◆ TASK INPUT:
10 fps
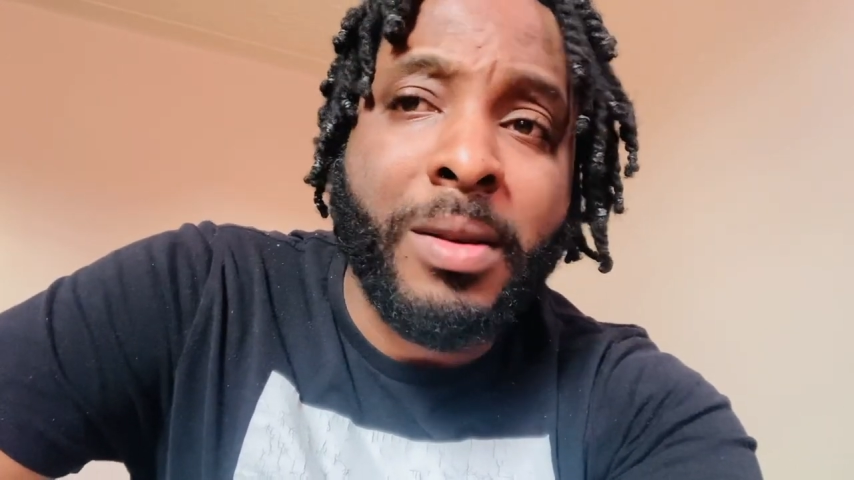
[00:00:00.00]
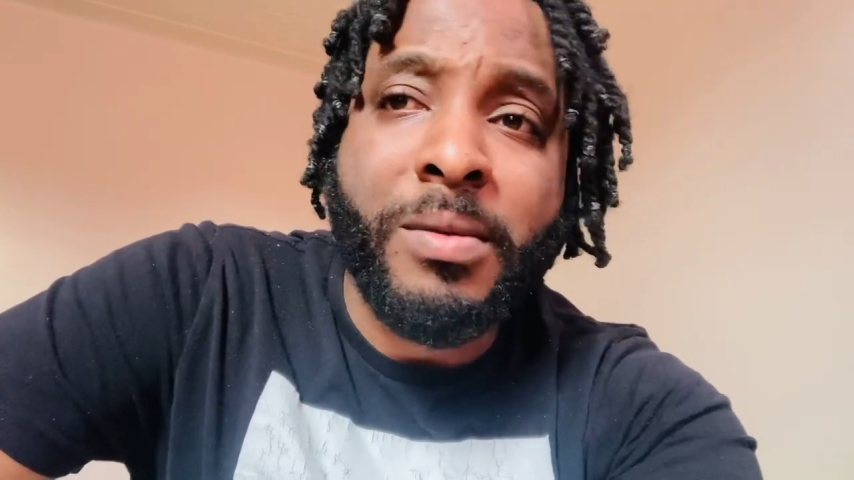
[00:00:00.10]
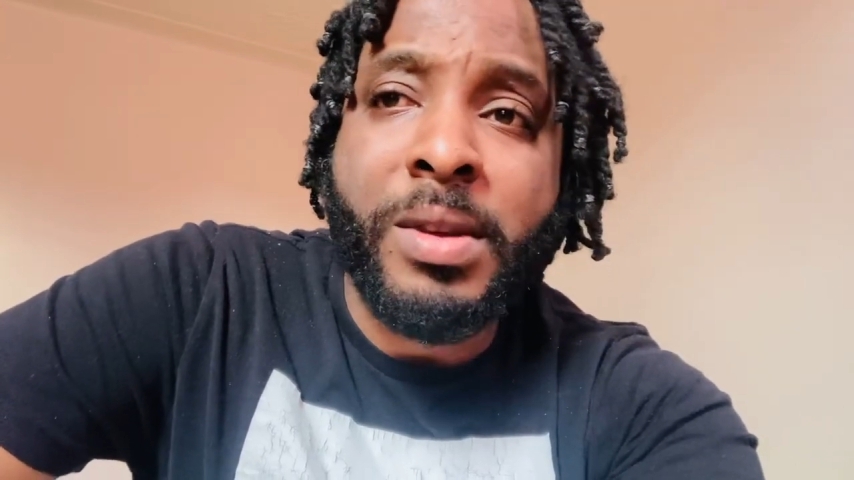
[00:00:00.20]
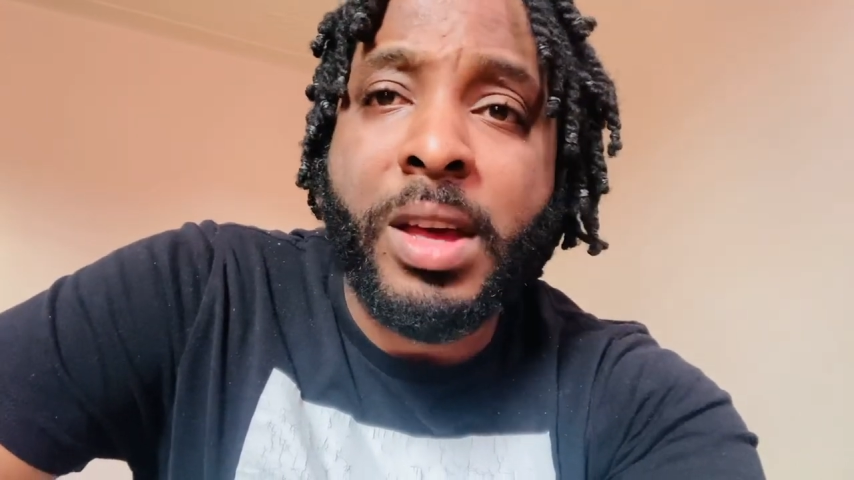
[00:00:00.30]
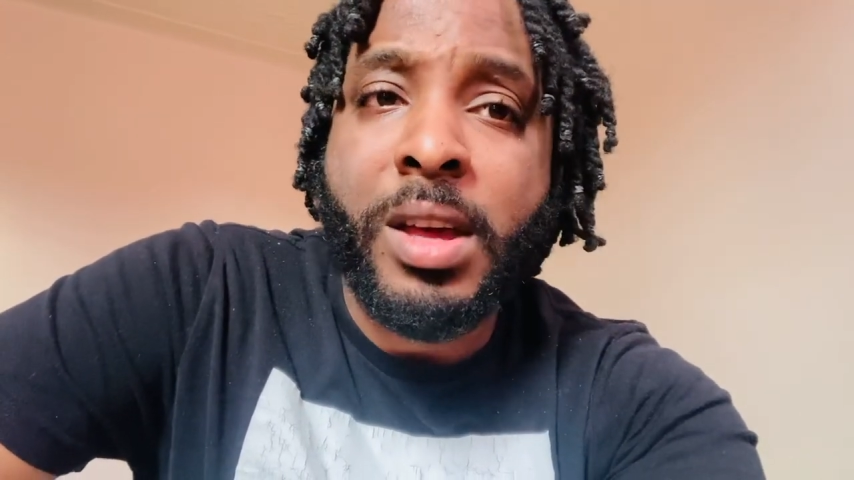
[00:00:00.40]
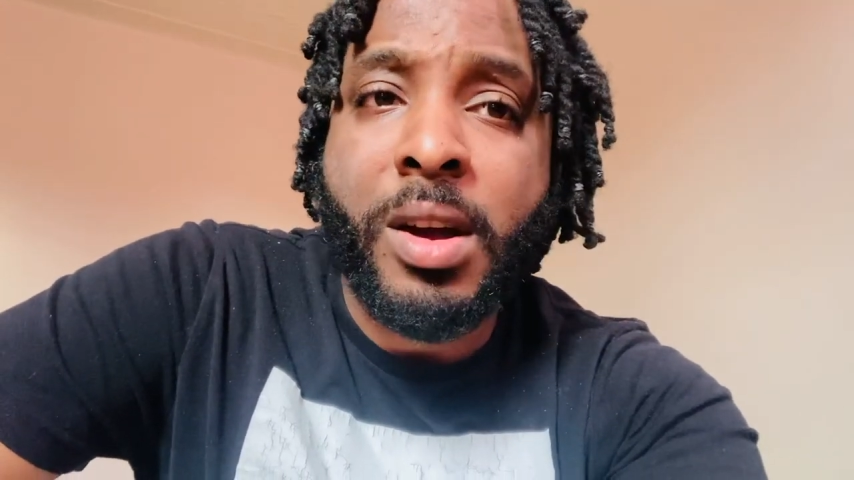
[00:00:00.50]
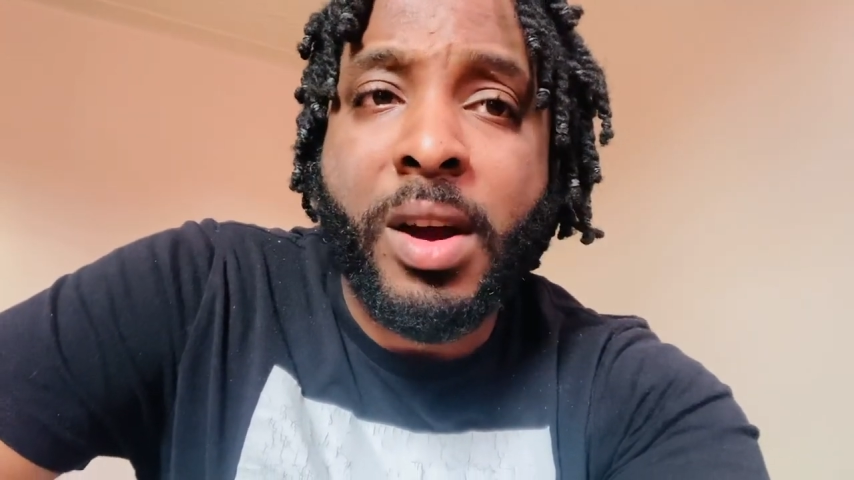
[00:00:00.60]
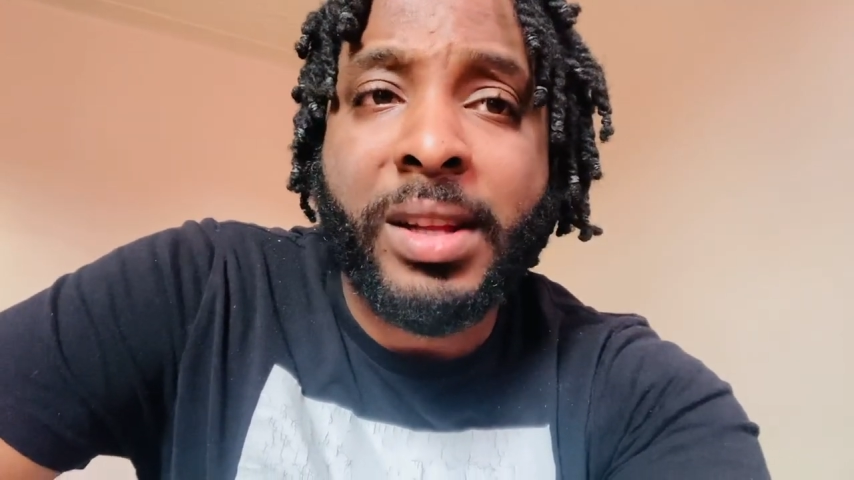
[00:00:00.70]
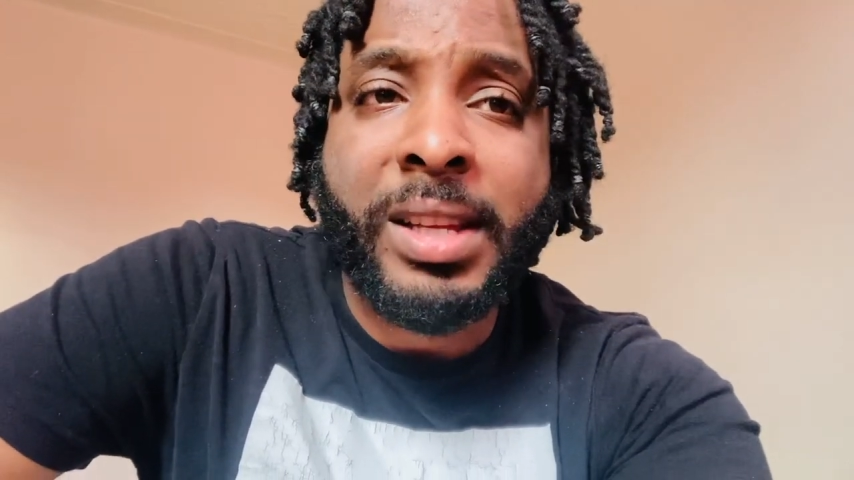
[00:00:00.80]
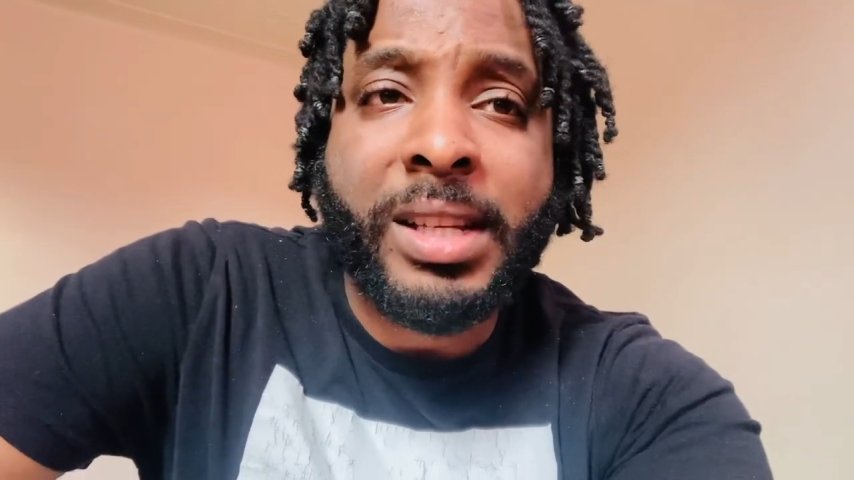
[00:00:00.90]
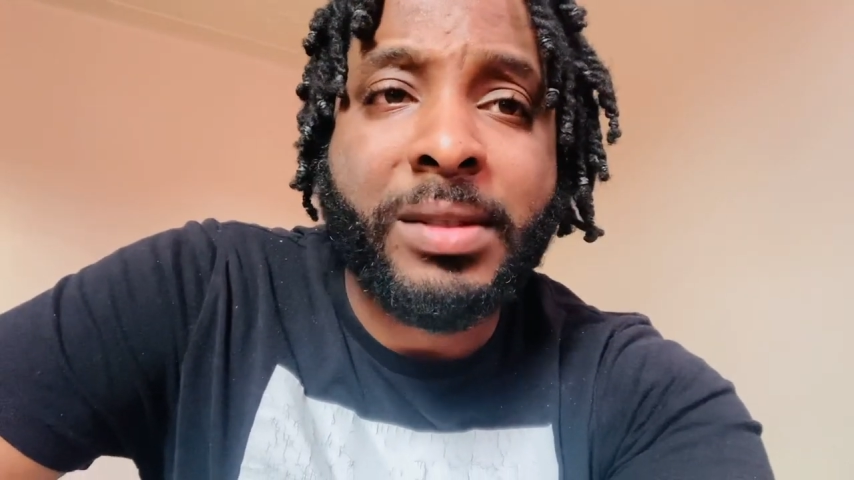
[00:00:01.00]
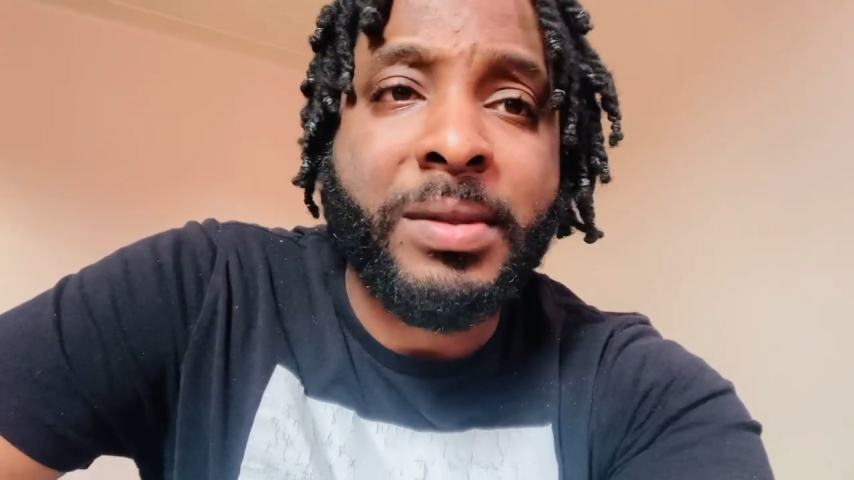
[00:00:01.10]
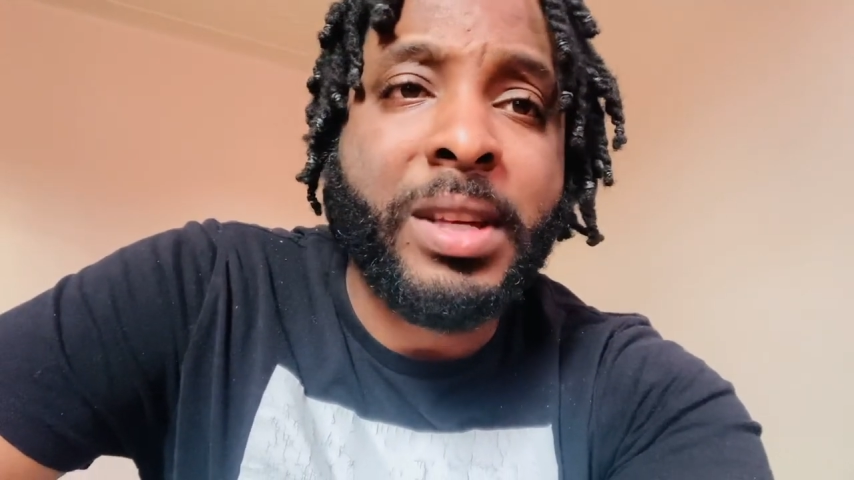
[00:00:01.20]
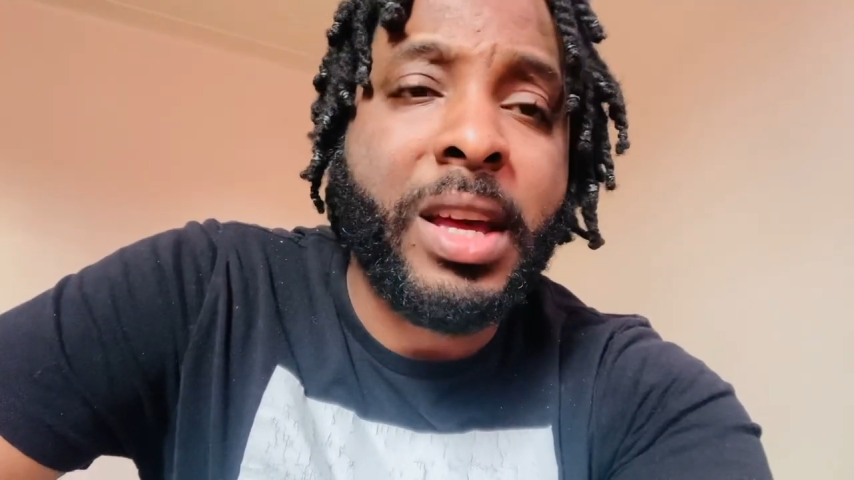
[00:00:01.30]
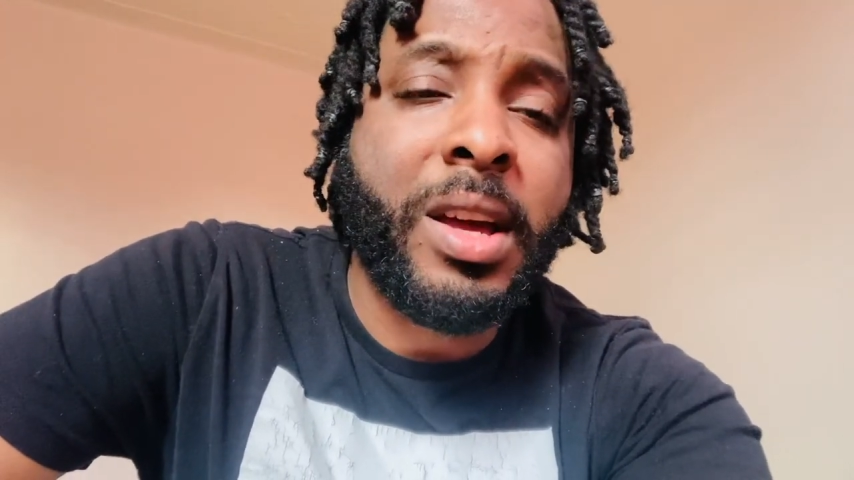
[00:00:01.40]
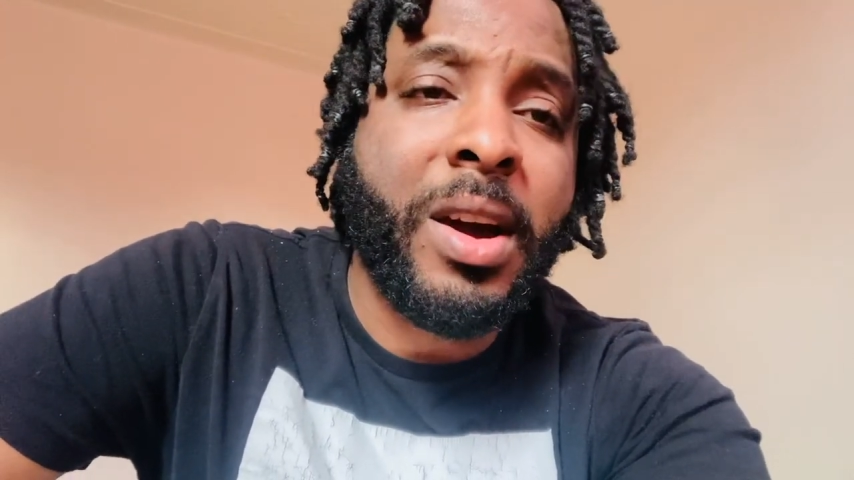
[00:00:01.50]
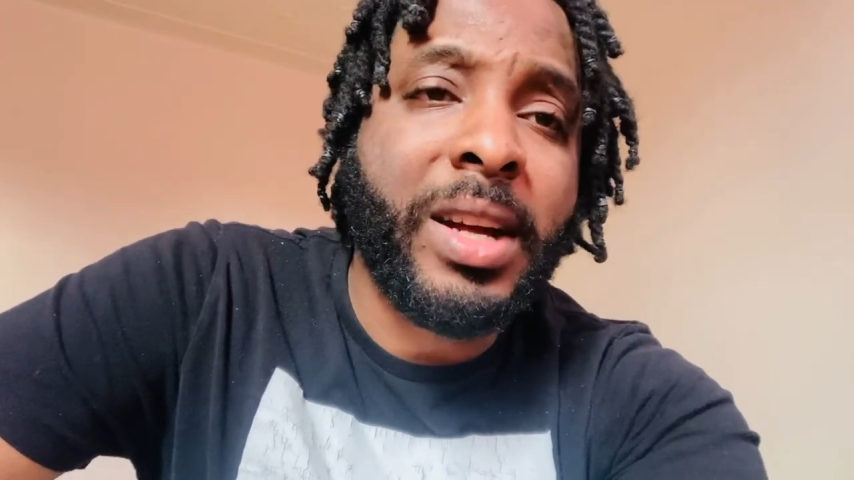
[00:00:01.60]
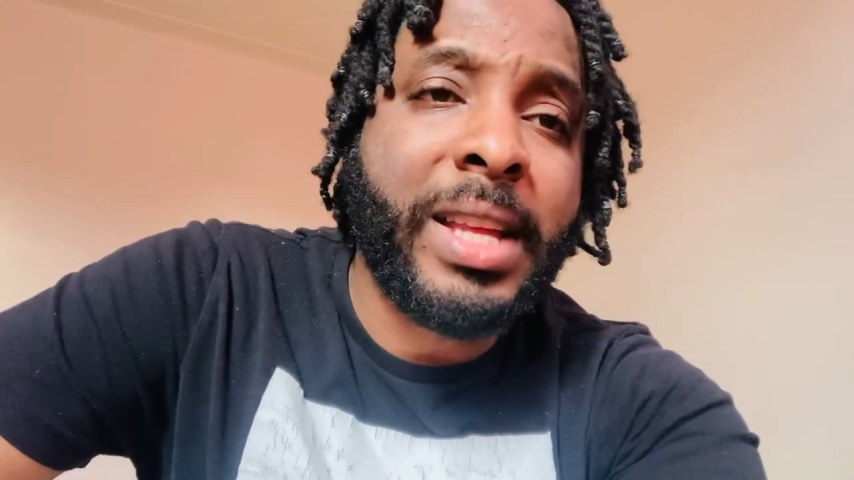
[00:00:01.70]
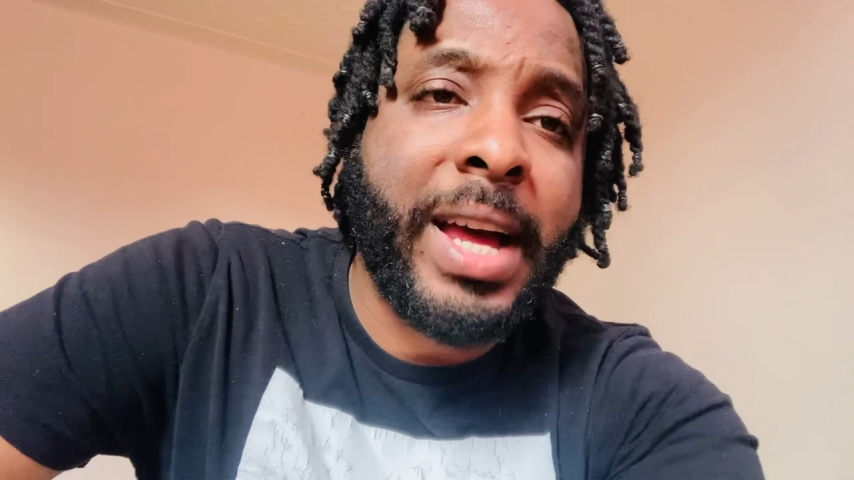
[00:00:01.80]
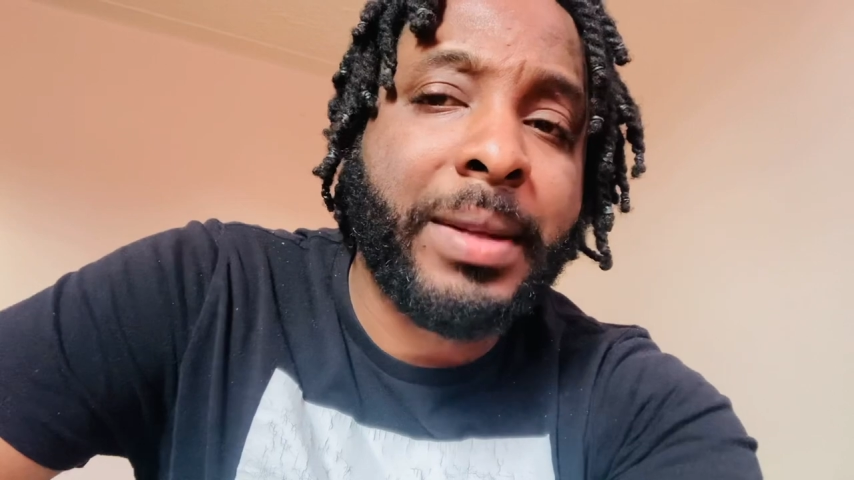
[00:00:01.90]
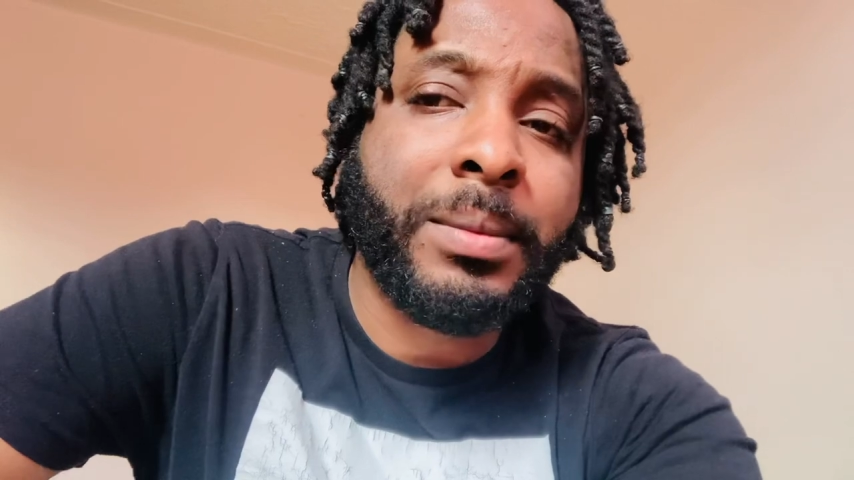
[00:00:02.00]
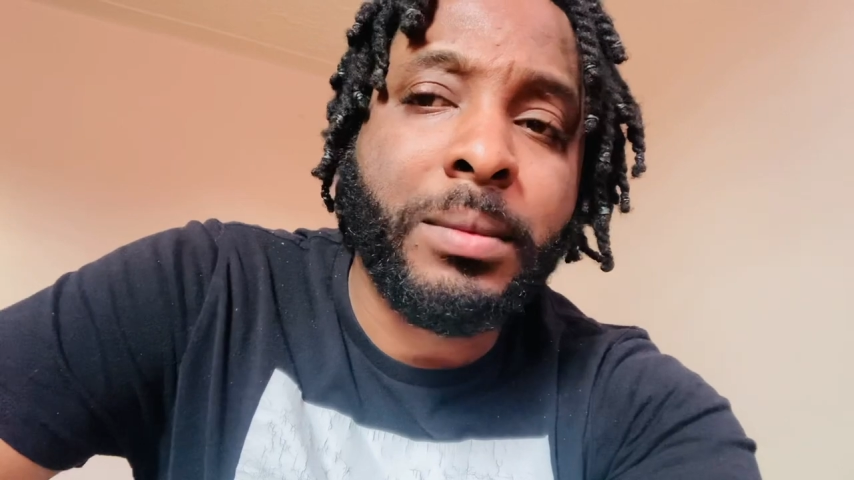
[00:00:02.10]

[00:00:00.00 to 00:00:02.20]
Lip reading: VAR this, VAR that.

◆ DESCRIPTION OF THE TASK: Pictures are to be left out; otherwise, retype exactly the lines from the first line of the data through the line containing "[00:00:01.90]".

◆ EXPECTED OUTPUT:
10 fps
[00:00:00.00]
[00:00:00.10]
[00:00:00.20]
[00:00:00.30]
[00:00:00.40]
[00:00:00.50]
[00:00:00.60]
[00:00:00.70]
[00:00:00.80]
[00:00:00.90]
[00:00:01.00]
[00:00:01.10]
[00:00:01.20]
[00:00:01.30]
[00:00:01.40]
[00:00:01.50]
[00:00:01.60]
[00:00:01.70]
[00:00:01.80]
[00:00:01.90]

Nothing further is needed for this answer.